PW Yes, although I was perhaps not aware of the thread. Looking back at notebooks and slides of earlier work I realise I
continually came back to transparent objects and space. I used to collect transparent plastic bottles and plastic bits and pieces, convinced I would find a use for them but I couldn't bend and shape them in the way I wanted. I worked with resin which was good but it is so hard and shiny and again not pliable. So when I look back I can see this constant interest in plastic stuff, plastic see-through stuff. I just love it.
AG What stops you from displaying it in that form?
PW It comes back to the way the light goes through the pigment. It is necessary for the light to travel through to the white backing and return, preferably through the colour. I've used heat sealed plastic but then you've got this untouched smooth surface again. I like the fact that you can see that it's layered and that it's physically layered and not just an illusion of layers.
RU So do you see your pictures as sculptures as well as painting?
PW There is a stage when a piece has a three dimensional quality but then they cling to a flat surface.
RU But no one sees that do they?
PW No, this aspect of the work is not seen.
RU Its sculptural stage is a transitional form if you like before it comes back round to being a two dimensional object.

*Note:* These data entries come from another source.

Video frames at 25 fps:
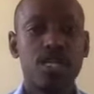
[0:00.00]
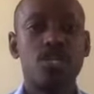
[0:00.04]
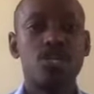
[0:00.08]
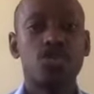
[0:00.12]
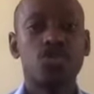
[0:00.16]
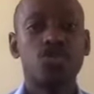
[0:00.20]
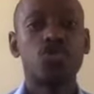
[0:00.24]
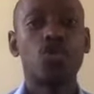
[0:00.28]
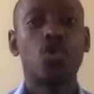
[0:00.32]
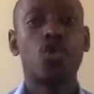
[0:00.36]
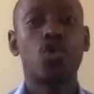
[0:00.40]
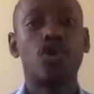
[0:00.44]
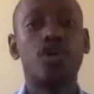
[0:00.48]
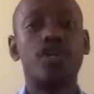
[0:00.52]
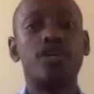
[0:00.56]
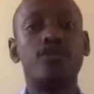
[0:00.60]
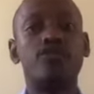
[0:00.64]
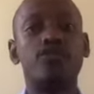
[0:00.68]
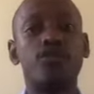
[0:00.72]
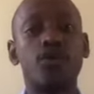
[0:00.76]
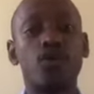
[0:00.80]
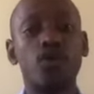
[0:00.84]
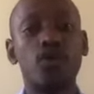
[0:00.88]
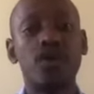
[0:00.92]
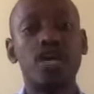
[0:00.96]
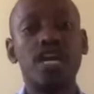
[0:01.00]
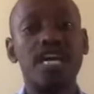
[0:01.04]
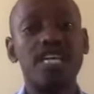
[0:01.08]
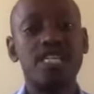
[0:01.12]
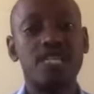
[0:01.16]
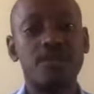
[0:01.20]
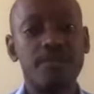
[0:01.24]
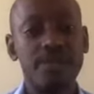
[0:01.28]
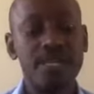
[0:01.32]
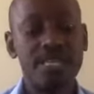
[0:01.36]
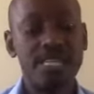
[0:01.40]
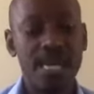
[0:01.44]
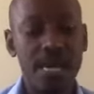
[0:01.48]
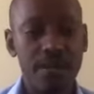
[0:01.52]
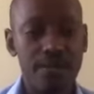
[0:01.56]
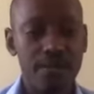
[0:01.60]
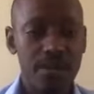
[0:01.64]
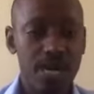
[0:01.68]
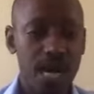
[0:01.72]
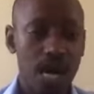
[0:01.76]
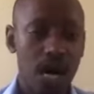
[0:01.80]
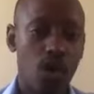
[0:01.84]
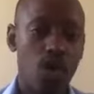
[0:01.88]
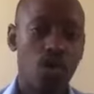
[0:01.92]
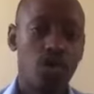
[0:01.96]
So if you're looking at a medium
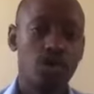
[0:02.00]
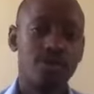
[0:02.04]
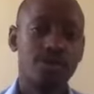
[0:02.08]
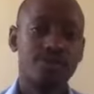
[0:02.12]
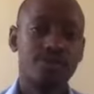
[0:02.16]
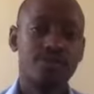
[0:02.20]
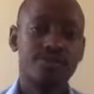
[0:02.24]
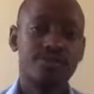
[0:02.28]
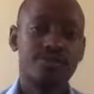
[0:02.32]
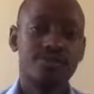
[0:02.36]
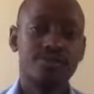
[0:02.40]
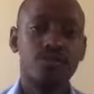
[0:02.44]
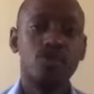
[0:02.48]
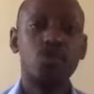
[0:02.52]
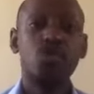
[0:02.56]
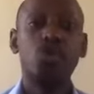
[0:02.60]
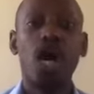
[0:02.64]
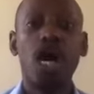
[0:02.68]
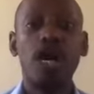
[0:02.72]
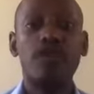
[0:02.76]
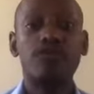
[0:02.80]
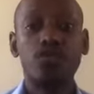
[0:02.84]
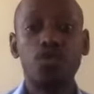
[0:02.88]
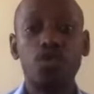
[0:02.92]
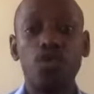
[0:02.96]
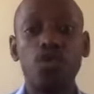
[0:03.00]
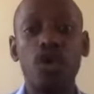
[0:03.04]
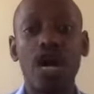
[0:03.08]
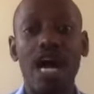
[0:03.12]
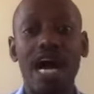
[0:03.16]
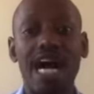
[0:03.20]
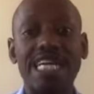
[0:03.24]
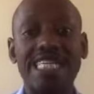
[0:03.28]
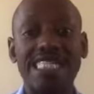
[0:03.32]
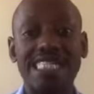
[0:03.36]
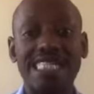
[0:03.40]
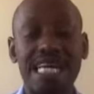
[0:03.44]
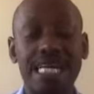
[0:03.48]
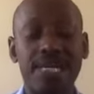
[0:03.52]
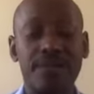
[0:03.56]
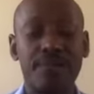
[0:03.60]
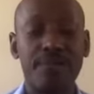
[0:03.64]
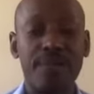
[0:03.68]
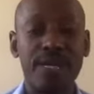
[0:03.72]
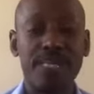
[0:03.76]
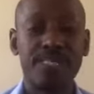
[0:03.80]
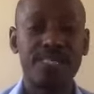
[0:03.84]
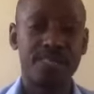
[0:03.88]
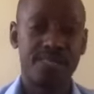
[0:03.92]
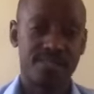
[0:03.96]
cow, you have to look at that
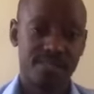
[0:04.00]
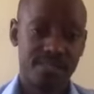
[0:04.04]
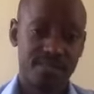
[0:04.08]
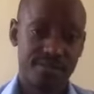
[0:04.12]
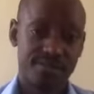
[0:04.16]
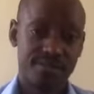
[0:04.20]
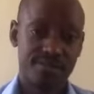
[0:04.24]
budget.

AG Do you think that people who like paintings are perhaps better equipped to read the work than those who enjoy digital art?
PW I would like to think that my work could be appreciated by both.
RU Does it matter if some people might not realise that you've used a computer to make the work?
PW No. If they responded to my work, I think it would be rather good for them to find out afterwards. Particularly if they have
preconceived ideas about what digital art is and perhaps were not keen on computers.
RU Are you happy being called a digital artist? Or do you feel there are no labels or terms?
PW I see myself as an artist. I just happen to use a computer. I think labels like 'digital artist' are restricting because a
computer is merely one of the many tools at the artist's disposal.
AG Will you continue to use the computer?
PW Yes, this is only a beginning. I said before that I couldn't see the point in using a computer to do what we can already do by other means. I believe that the computer can do something else. I have made a start in thinking about what that something else could be.